• **WHAT IS BEING ASKED**:
Go line by line through the data below and count those with the string "from". Give the number only.

• **INPUT FOR THIS TASK**:
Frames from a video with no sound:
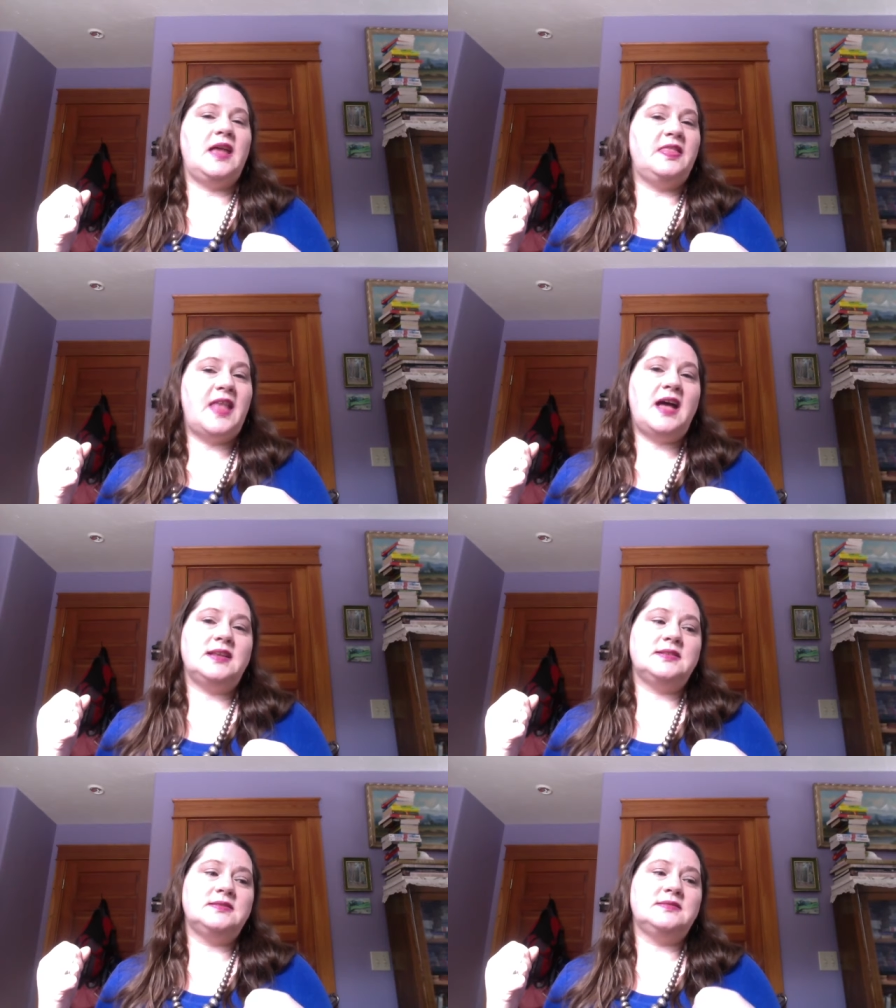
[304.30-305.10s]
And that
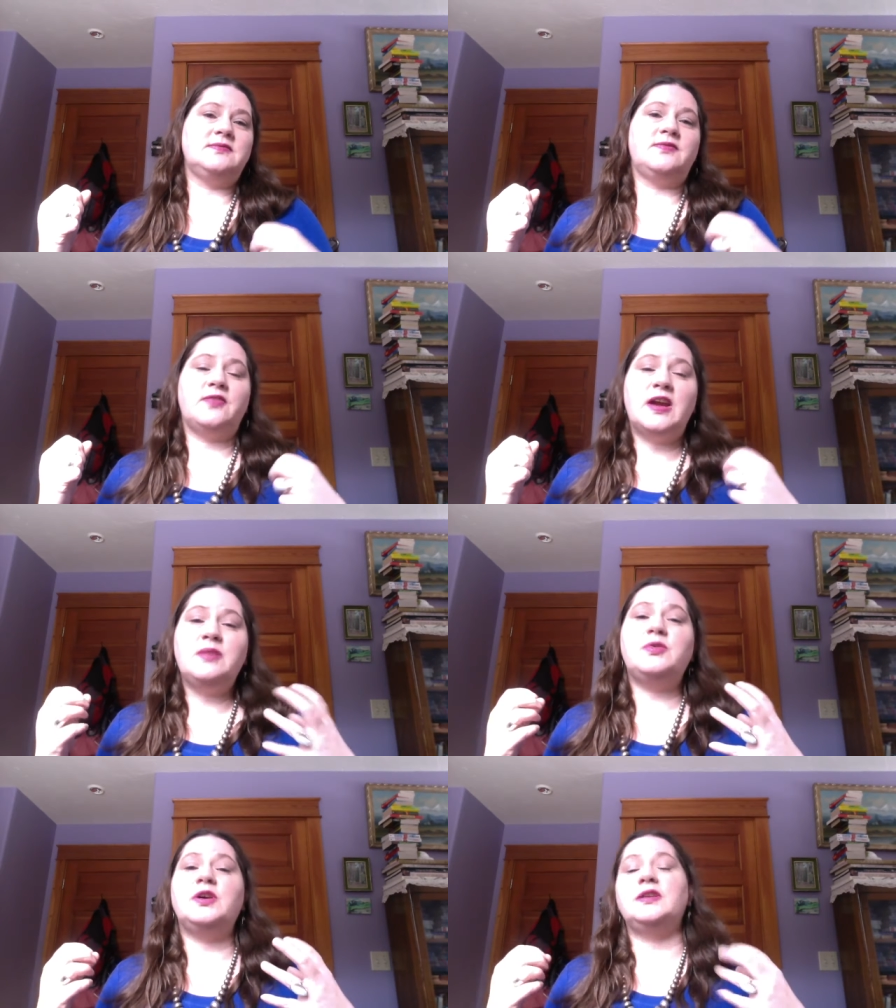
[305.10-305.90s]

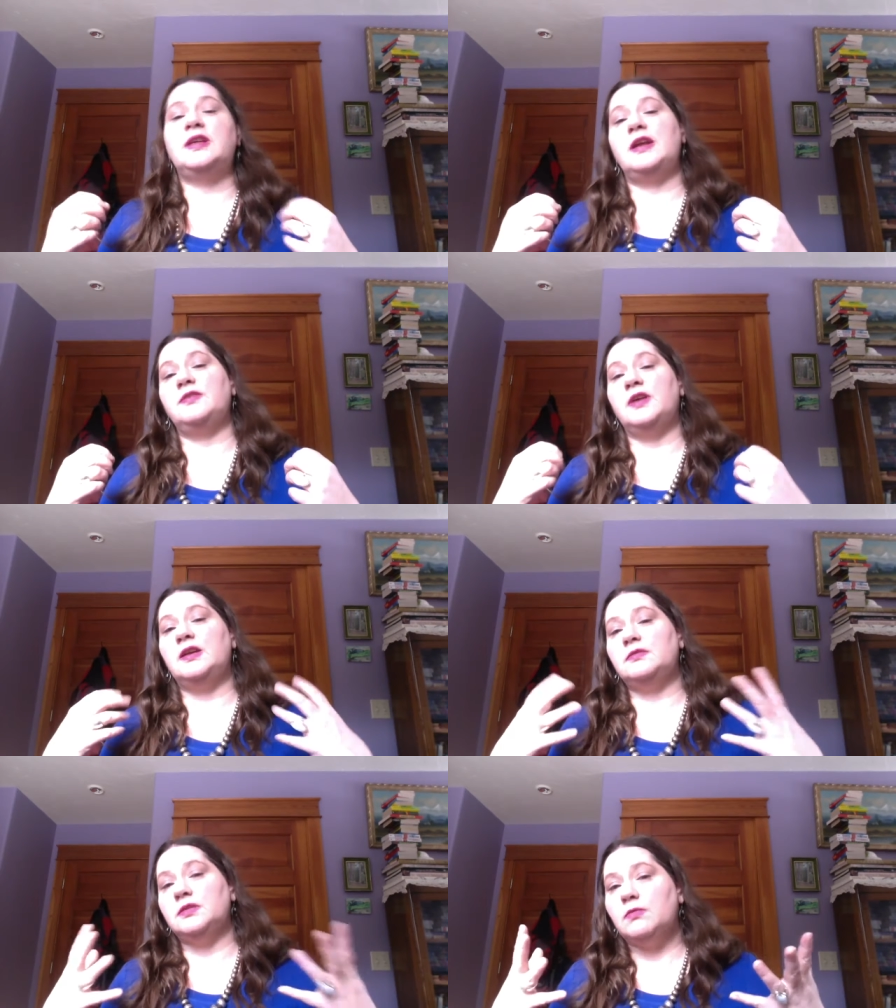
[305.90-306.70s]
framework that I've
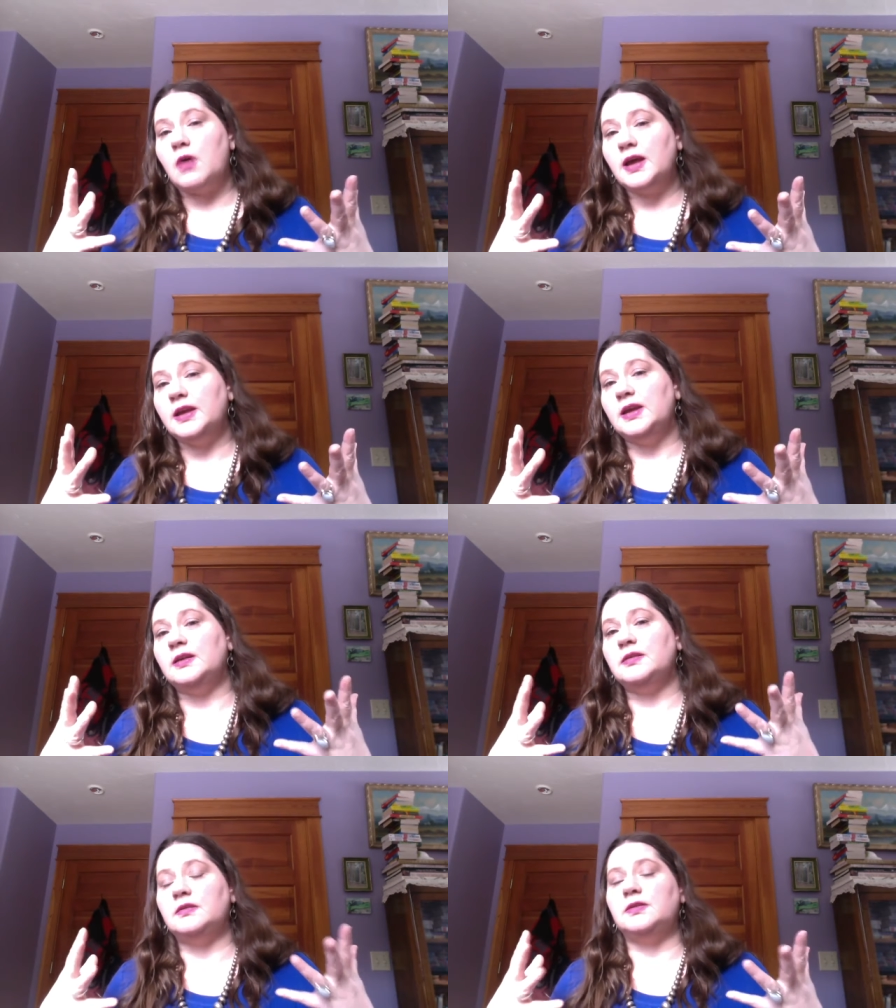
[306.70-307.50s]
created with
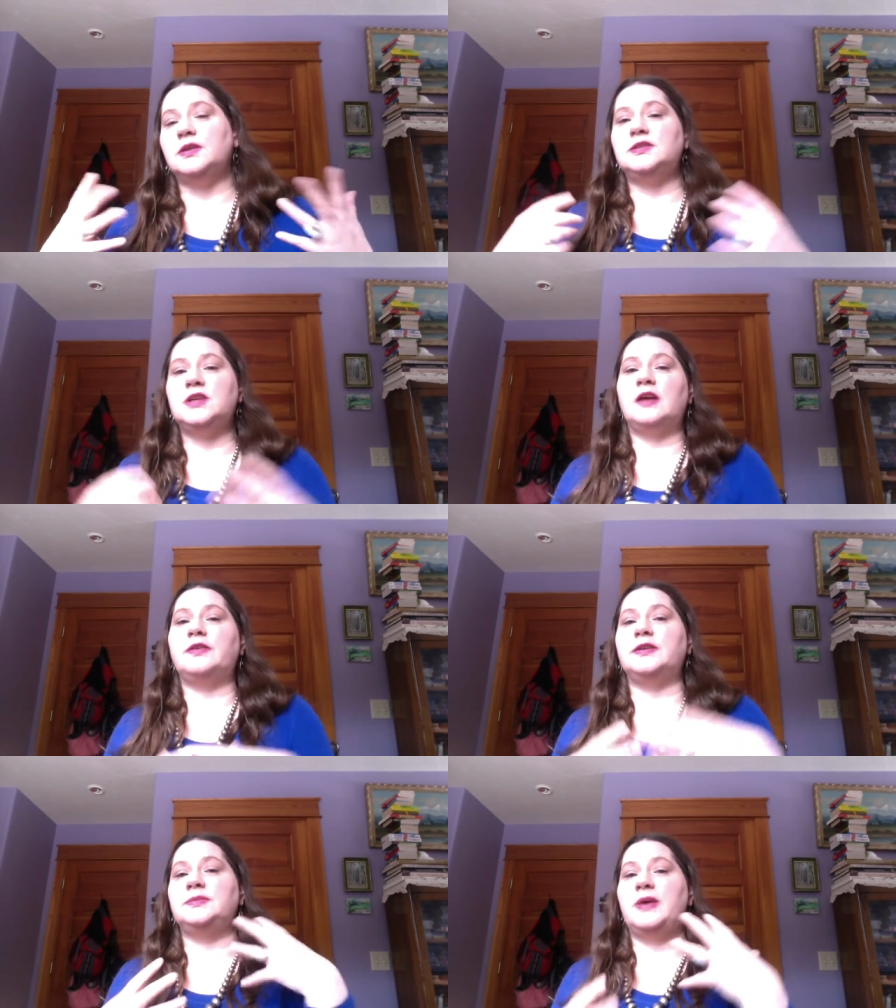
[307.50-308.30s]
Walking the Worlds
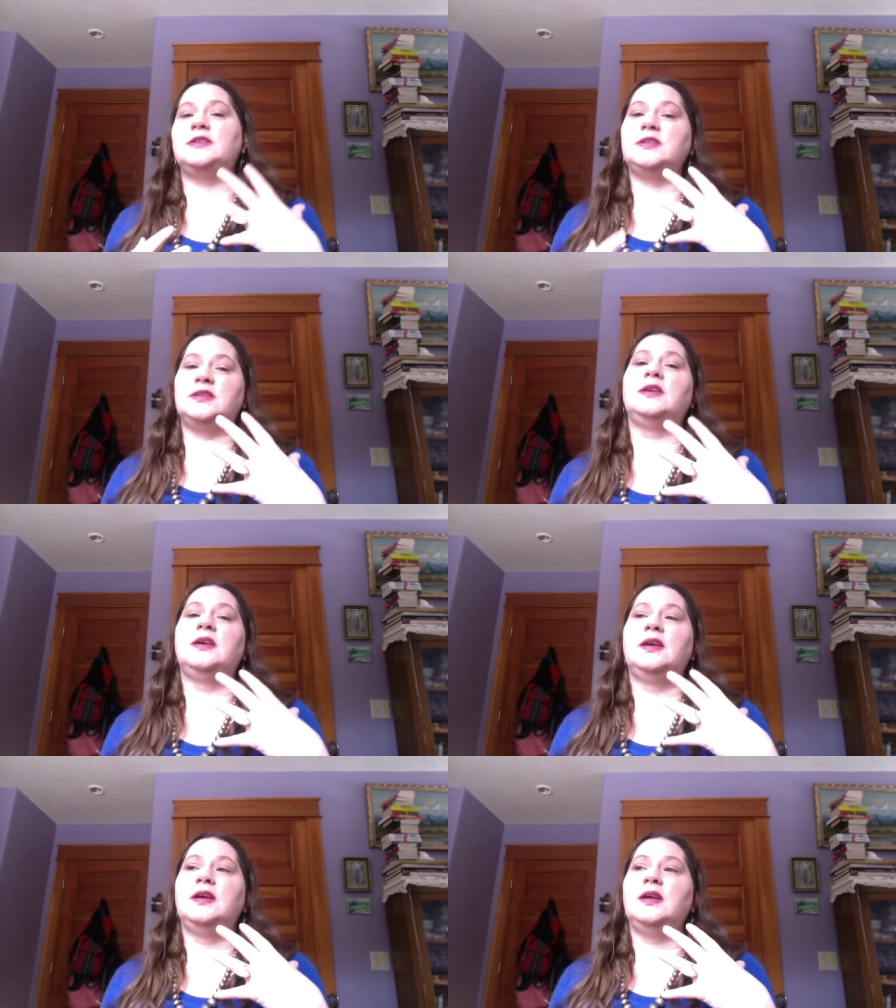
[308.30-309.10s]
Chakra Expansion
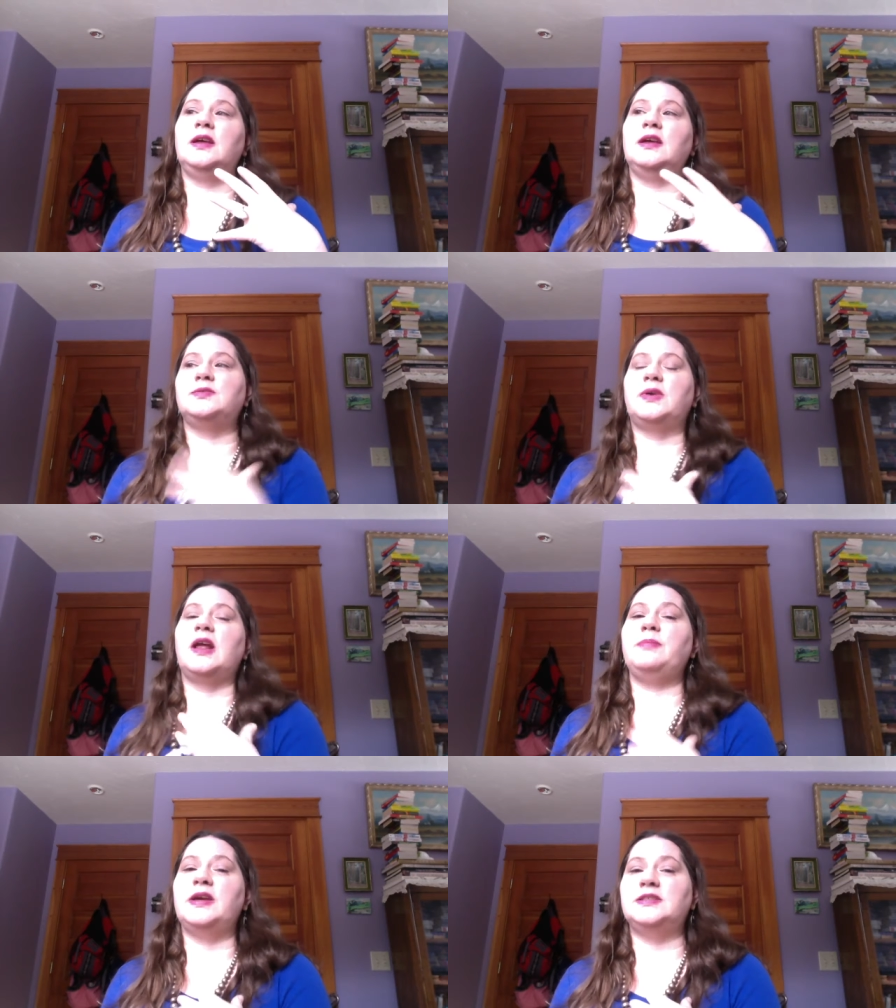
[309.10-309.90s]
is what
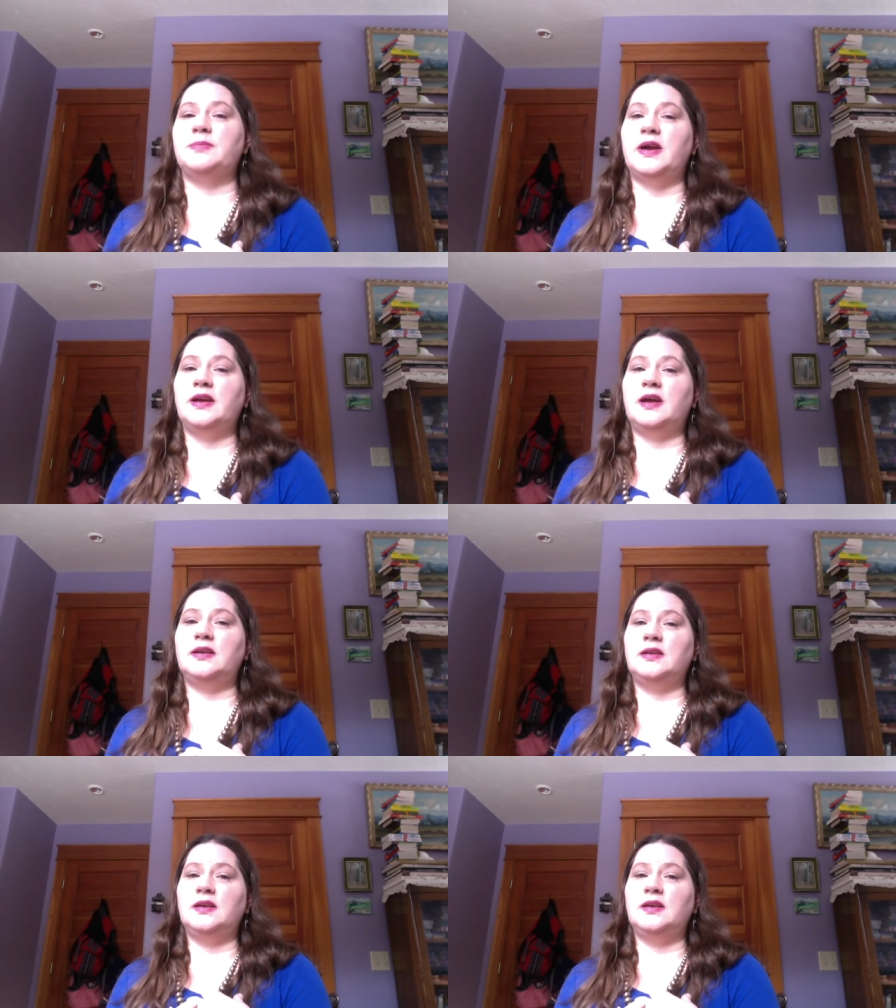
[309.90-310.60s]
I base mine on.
...
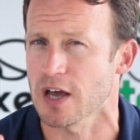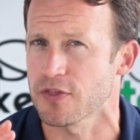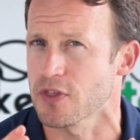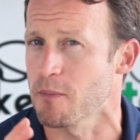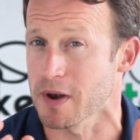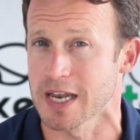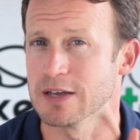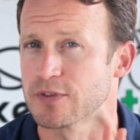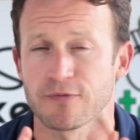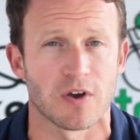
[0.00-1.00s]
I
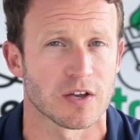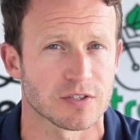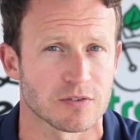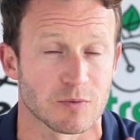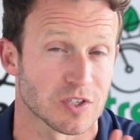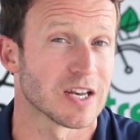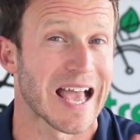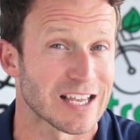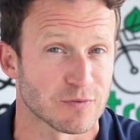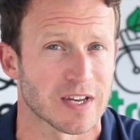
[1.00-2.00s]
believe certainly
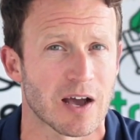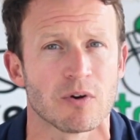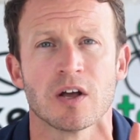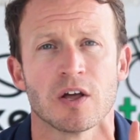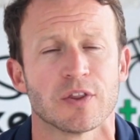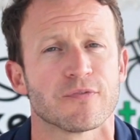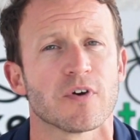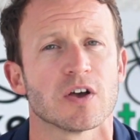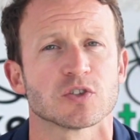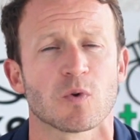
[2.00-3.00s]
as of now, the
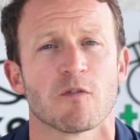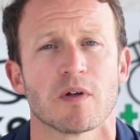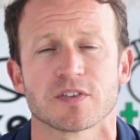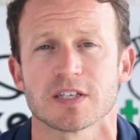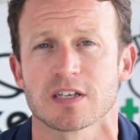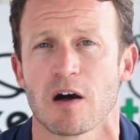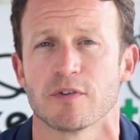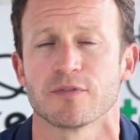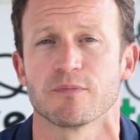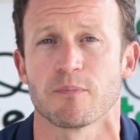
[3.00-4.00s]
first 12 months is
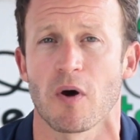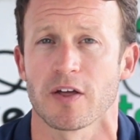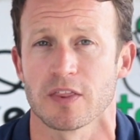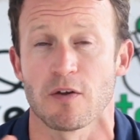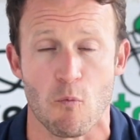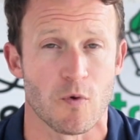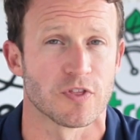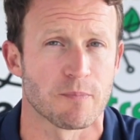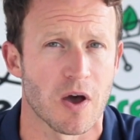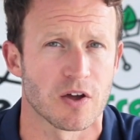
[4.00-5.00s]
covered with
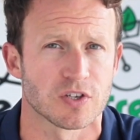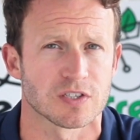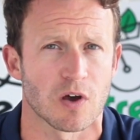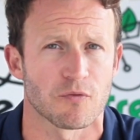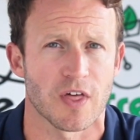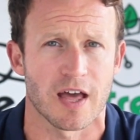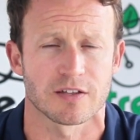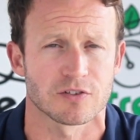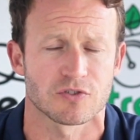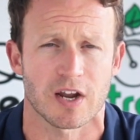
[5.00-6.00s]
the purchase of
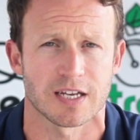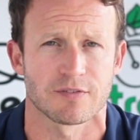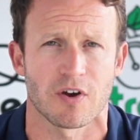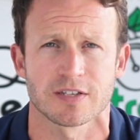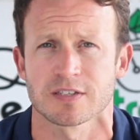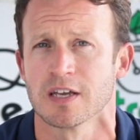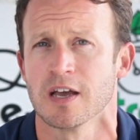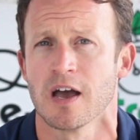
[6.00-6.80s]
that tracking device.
==
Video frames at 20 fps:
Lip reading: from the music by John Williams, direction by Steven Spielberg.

• **RESULT FOR THIS TASK**:
2